Importantly, documenting your medical devices allows your security team to begin assessing the risk of attack for each and the consequences should those attacks succeed.

“It’s important to establish an operational and technical framework for risk assessment,” Magner said. “Effective cyber risk management starts with awareness and a concise risk assessment of each medical device identified that enables IT security professionals to prioritize threats.”

"Without a good inventory, and without a good descriptive system and definition of what you really have, how can you say you’re going to fix the problem?"

Vince Campitelli former VP of IT Risk Management for McKesson’s pharmaceuticals division who now serves on Cloud Security Alliance’s Health Information Working Group.

:Now that all medical devices and critical assets have been identified, classified and risk analyzed, security professionals need to build a base-line to first understand what ‘normal’ traffic looks like versus malicious traffic,” he added. “This allows for the detection of anomalies and malicious activities over authorized traffic.”

For Campitelli, this process also involves a hard look at the devices from a number of different perspectives: micro, macro, software, hardware, cost, patient outcomes and so on.

“To start simple, maybe I lose a device, and if I lose it, what’s my backup plan?,” Campitelli said. “How do I make it easy for the patient if I have to replace the device … And can the patient live without the device for a day, a week, a month?”

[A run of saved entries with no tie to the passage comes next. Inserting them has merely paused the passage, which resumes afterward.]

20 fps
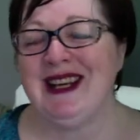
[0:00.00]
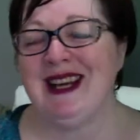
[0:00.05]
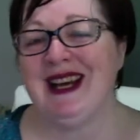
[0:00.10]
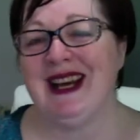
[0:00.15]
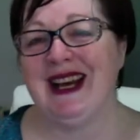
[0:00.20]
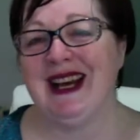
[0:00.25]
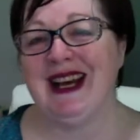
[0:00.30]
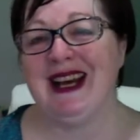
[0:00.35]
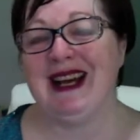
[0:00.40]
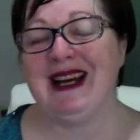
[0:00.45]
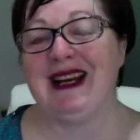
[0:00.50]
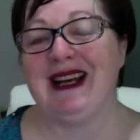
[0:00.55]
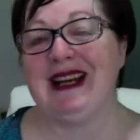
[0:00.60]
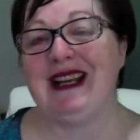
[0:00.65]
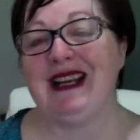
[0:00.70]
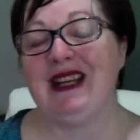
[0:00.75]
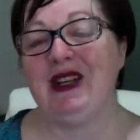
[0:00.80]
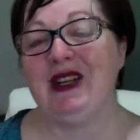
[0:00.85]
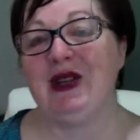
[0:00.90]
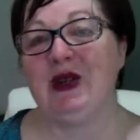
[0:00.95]

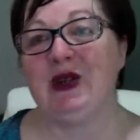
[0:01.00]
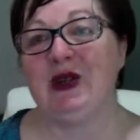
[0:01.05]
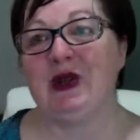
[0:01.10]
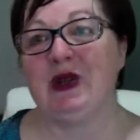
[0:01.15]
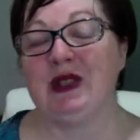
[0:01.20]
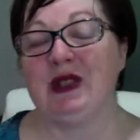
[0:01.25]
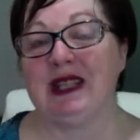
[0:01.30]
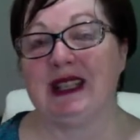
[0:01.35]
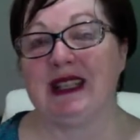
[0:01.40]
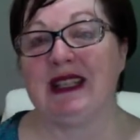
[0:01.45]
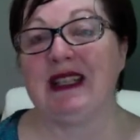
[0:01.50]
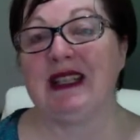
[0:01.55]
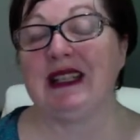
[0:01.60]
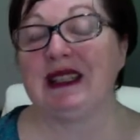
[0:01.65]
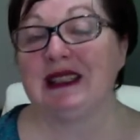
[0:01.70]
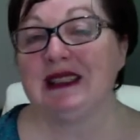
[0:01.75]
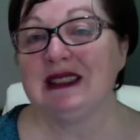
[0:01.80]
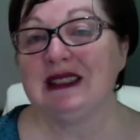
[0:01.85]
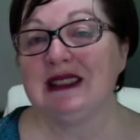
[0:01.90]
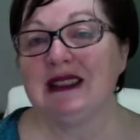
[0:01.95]
In
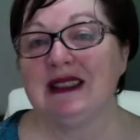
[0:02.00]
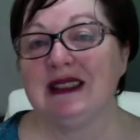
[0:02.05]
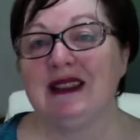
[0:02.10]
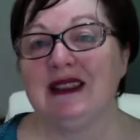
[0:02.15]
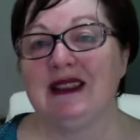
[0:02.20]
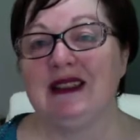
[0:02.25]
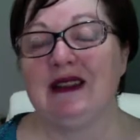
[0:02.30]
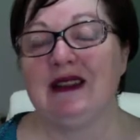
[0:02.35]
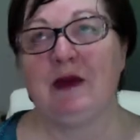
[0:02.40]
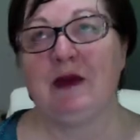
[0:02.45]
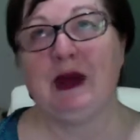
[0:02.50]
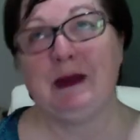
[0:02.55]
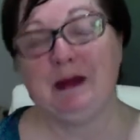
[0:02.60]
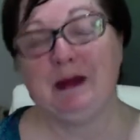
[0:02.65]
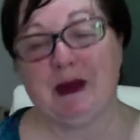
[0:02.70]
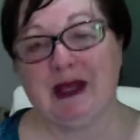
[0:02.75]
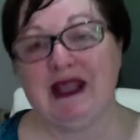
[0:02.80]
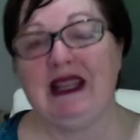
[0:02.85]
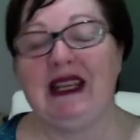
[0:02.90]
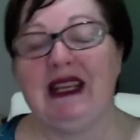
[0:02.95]
order, we
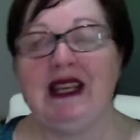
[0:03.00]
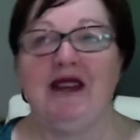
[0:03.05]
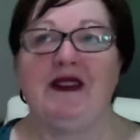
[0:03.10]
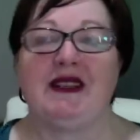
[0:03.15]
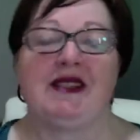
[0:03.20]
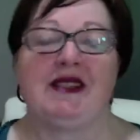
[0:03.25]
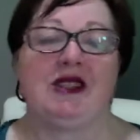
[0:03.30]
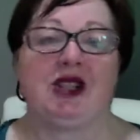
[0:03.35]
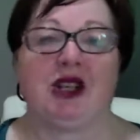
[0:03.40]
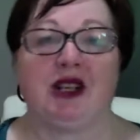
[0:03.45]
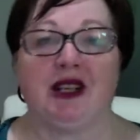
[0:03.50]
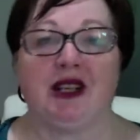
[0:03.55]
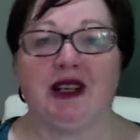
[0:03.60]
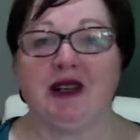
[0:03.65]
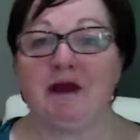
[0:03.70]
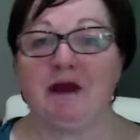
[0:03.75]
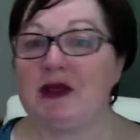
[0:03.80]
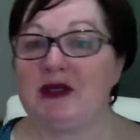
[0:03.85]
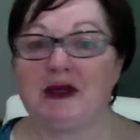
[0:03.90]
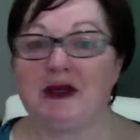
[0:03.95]
believe as a
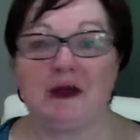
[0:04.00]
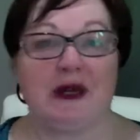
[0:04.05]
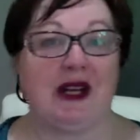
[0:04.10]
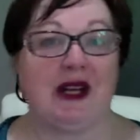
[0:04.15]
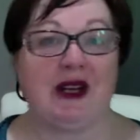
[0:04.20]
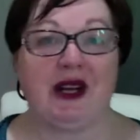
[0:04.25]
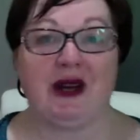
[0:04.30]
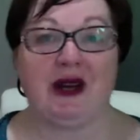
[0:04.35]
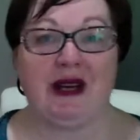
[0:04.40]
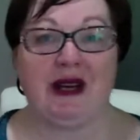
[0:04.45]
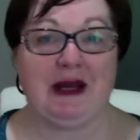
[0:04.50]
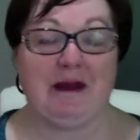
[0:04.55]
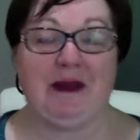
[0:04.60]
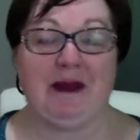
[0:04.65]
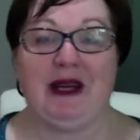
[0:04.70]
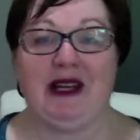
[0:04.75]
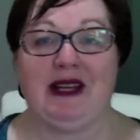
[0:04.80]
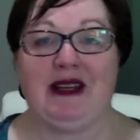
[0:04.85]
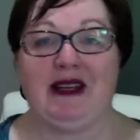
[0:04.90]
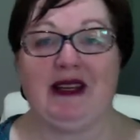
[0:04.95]
child, because we don't know any
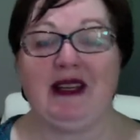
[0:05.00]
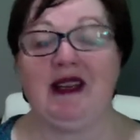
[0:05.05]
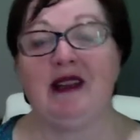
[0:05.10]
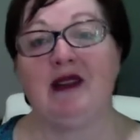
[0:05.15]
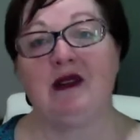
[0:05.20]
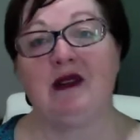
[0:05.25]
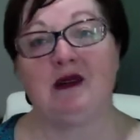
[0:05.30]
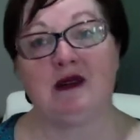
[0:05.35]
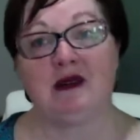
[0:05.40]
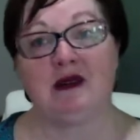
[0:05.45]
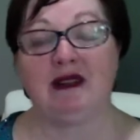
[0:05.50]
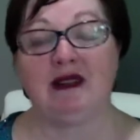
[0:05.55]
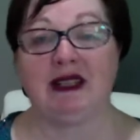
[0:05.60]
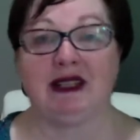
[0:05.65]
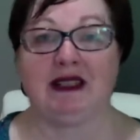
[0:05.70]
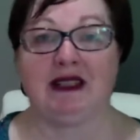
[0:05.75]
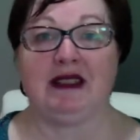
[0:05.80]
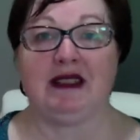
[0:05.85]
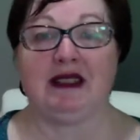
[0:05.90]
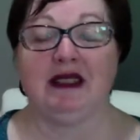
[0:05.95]
better, in
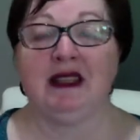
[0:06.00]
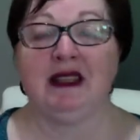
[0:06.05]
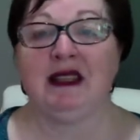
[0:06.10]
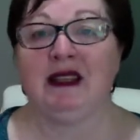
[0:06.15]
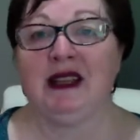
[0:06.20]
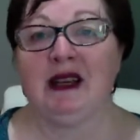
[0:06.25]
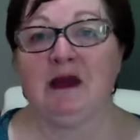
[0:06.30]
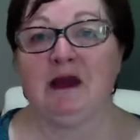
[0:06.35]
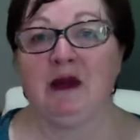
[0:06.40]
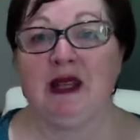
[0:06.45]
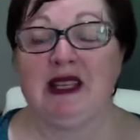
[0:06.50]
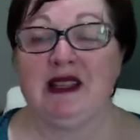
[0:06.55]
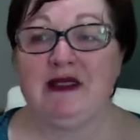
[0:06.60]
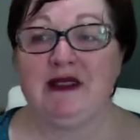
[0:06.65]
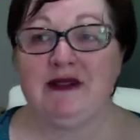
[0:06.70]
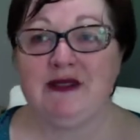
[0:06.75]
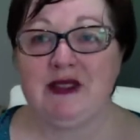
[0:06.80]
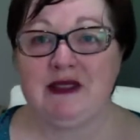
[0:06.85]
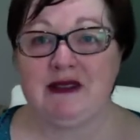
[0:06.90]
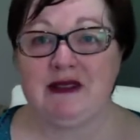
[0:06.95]
order that we
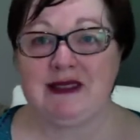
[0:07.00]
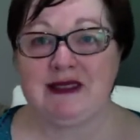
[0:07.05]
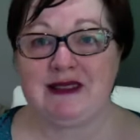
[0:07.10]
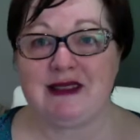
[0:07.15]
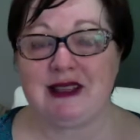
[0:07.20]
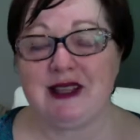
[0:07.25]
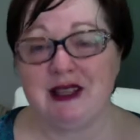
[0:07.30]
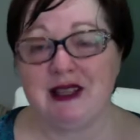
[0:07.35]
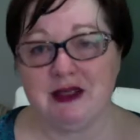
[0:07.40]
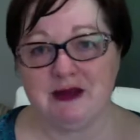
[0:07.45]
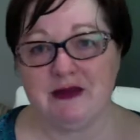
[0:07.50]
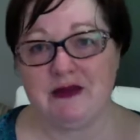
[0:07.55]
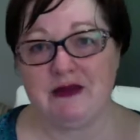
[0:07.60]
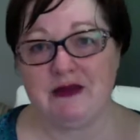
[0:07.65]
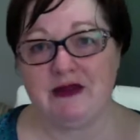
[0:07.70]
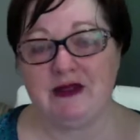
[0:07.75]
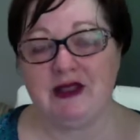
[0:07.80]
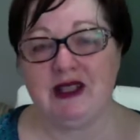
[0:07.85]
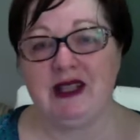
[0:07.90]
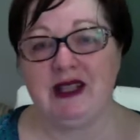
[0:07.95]
can feel
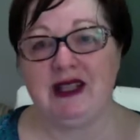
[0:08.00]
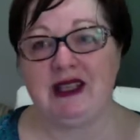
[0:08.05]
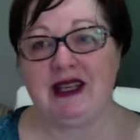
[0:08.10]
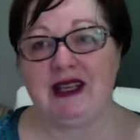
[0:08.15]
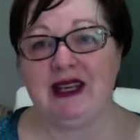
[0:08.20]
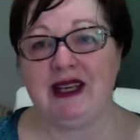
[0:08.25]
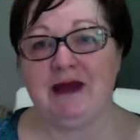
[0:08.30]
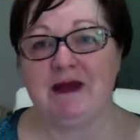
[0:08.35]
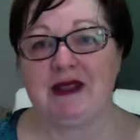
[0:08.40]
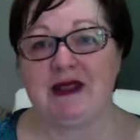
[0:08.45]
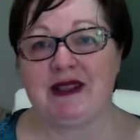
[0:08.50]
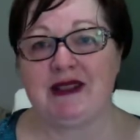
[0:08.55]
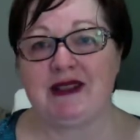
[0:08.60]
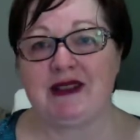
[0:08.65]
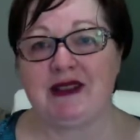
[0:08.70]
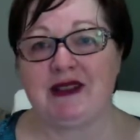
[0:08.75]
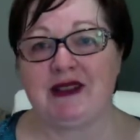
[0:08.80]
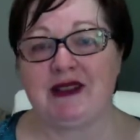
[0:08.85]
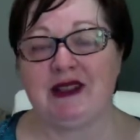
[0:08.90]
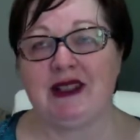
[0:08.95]
safe. It keeps
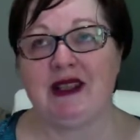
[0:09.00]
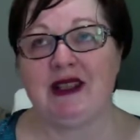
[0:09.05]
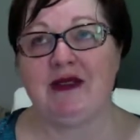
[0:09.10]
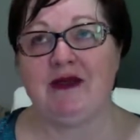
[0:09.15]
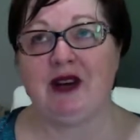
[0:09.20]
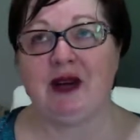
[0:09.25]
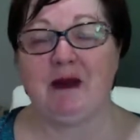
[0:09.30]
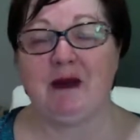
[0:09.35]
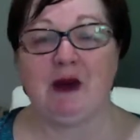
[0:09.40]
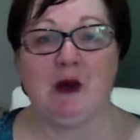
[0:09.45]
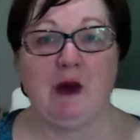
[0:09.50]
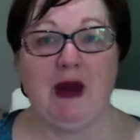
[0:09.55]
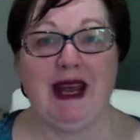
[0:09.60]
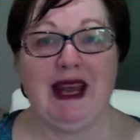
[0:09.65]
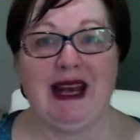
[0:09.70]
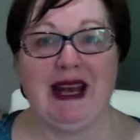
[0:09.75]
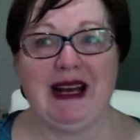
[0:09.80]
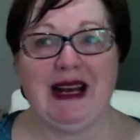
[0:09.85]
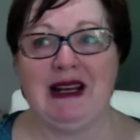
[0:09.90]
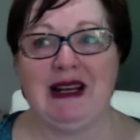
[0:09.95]
us on, if I'm
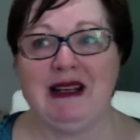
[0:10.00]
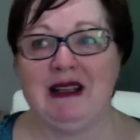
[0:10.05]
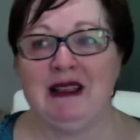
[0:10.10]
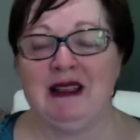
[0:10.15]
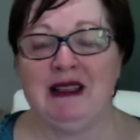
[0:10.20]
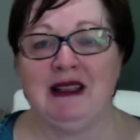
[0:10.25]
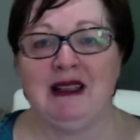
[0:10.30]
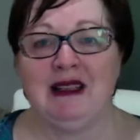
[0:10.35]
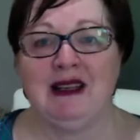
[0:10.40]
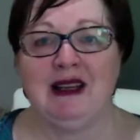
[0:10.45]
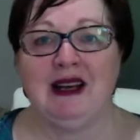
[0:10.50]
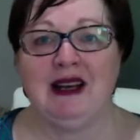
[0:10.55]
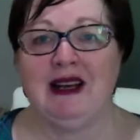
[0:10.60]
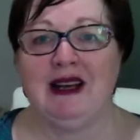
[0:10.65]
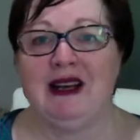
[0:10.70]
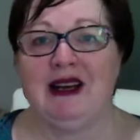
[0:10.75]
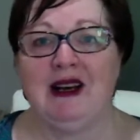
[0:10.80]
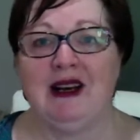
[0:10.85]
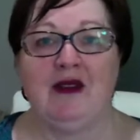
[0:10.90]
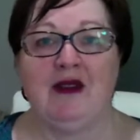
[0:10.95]
aware
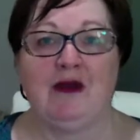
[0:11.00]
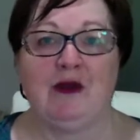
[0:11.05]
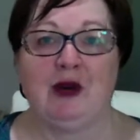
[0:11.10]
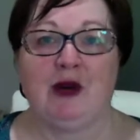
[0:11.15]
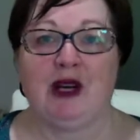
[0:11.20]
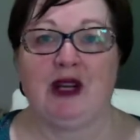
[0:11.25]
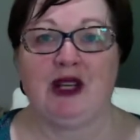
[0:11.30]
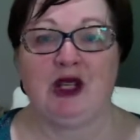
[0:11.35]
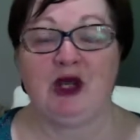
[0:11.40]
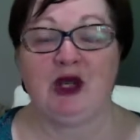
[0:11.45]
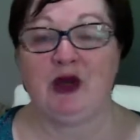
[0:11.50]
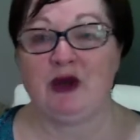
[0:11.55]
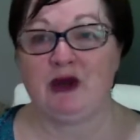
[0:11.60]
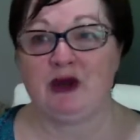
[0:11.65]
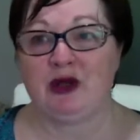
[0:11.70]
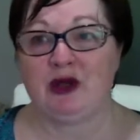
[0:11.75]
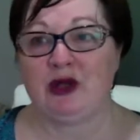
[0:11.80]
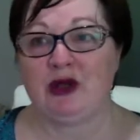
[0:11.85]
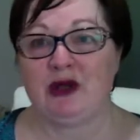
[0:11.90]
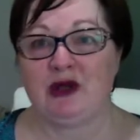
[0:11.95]
of what I should
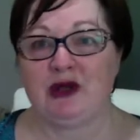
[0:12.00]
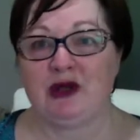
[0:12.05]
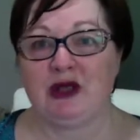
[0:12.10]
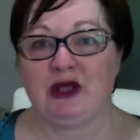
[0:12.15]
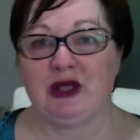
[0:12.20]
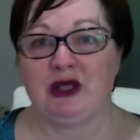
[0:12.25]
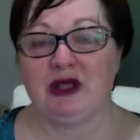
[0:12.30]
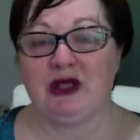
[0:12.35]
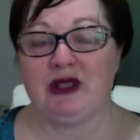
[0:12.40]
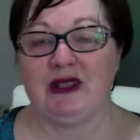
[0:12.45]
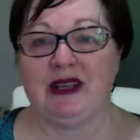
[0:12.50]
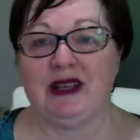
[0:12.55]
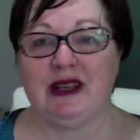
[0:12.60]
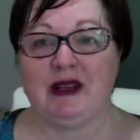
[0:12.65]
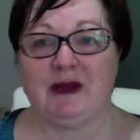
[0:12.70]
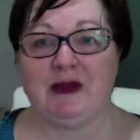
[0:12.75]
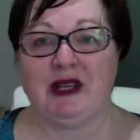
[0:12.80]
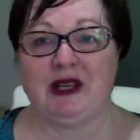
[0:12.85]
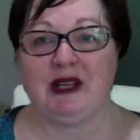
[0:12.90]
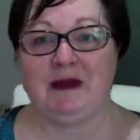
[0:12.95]
or shouldn't do, then
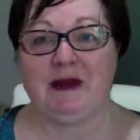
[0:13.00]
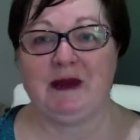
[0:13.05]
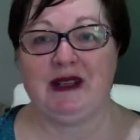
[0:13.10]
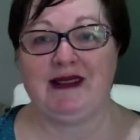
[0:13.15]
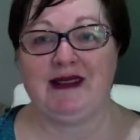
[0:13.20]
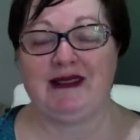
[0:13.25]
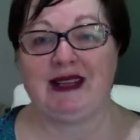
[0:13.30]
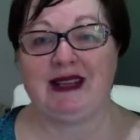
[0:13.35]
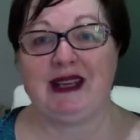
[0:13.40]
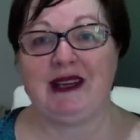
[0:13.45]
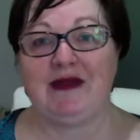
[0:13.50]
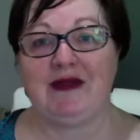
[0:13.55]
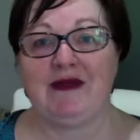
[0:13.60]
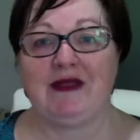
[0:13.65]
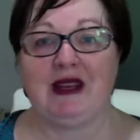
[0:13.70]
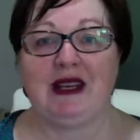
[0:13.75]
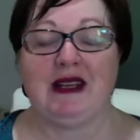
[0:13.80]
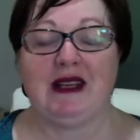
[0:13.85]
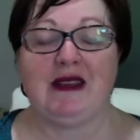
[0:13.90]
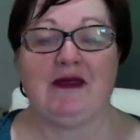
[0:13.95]
I'm going to be
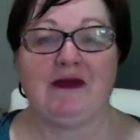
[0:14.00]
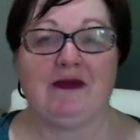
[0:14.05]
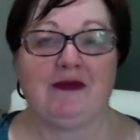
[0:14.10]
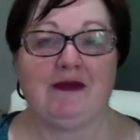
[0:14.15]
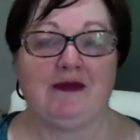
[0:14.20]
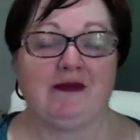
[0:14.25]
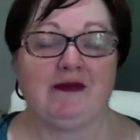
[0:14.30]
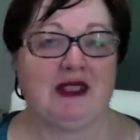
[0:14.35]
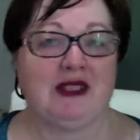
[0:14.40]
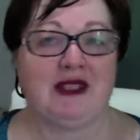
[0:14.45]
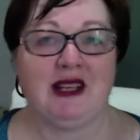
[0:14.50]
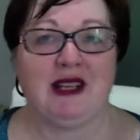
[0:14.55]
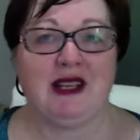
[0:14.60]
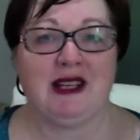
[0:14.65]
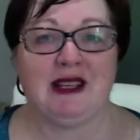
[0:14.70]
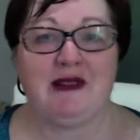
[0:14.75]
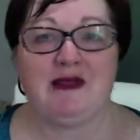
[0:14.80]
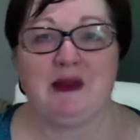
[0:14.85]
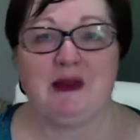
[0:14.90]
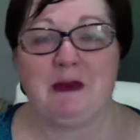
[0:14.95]
safe. And
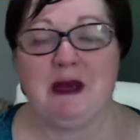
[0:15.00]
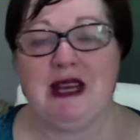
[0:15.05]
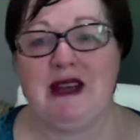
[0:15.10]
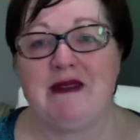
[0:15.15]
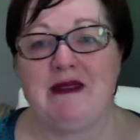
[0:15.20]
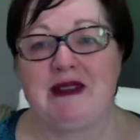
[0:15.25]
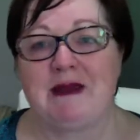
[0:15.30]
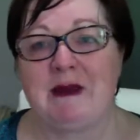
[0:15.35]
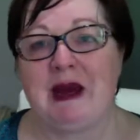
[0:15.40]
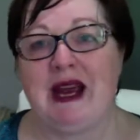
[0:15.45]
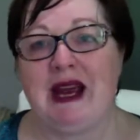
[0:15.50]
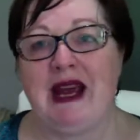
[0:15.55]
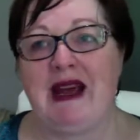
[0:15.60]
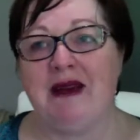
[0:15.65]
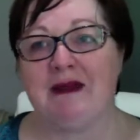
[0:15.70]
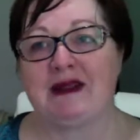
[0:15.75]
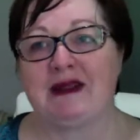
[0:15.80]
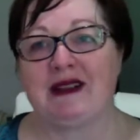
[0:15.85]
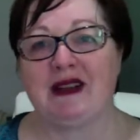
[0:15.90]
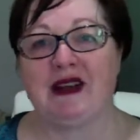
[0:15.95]
certainly for me, it was
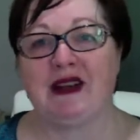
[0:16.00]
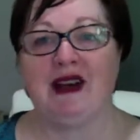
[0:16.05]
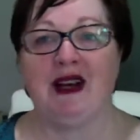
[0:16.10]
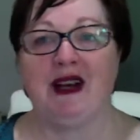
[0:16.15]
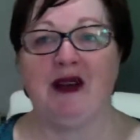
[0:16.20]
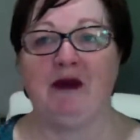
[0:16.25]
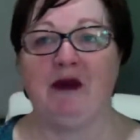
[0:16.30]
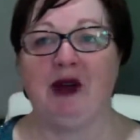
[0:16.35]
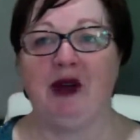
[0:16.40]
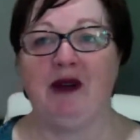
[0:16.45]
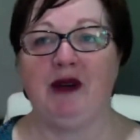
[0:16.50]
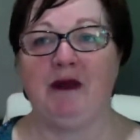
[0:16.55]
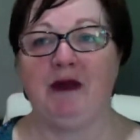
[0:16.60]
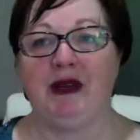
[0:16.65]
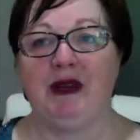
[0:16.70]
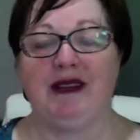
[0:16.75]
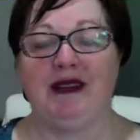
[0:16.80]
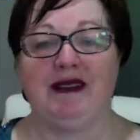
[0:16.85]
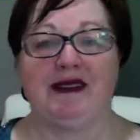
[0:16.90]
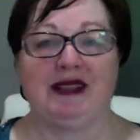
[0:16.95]
perhaps I won't
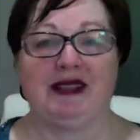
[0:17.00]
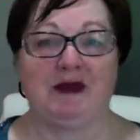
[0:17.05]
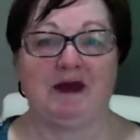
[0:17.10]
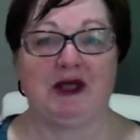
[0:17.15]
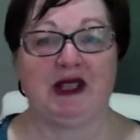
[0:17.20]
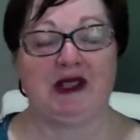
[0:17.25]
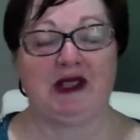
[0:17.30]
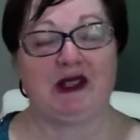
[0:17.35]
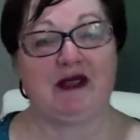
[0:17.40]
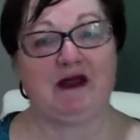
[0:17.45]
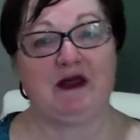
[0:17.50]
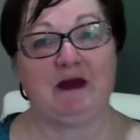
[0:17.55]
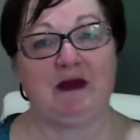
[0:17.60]
be the subject of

“Then you get into the contracts and the terms and conditions of when you got the device, and that’s what the manufacturer says about vulnerabilities and defects. Did you buy it where there’s no guarantees, explicit or implied, that it’s defect-free and vulnerability-free, so that the owner is on their own with replacing it?” he added. “The devil’s always in the details when you’re starting to do this.”

Plugging holes

Medical device cybersecurity should always be proactive and preventive, because “if you’re only reacting to attacks, it’s already too late,” Magner said.

But at the end of the day, broad preparations and internal crisis planning will likely never be comprehensive due to issues of cost, time and the sheer number of potential vulnerabilities, Campitelli said.

At that point, he said it’s best to be realistic.

“If you want to start looking at legacy stuff, I’ve seen a lot of companies spend a lot of money at it’s like a never ending problem, because once they start turning rocks over there’s ten more rocks,” Campitelli said. “They never had an inventory system, they never wrote down the nature of the device.”

“So don’t try to solve a problem that’s going to be too big to solve, especially if the more simplistic thing is the more approachable, pragmatic and acceptable thing,” he added. “For instance, making people aware of the fact that you should be concerned about your medical devices you are potentially depending on and could go awry.”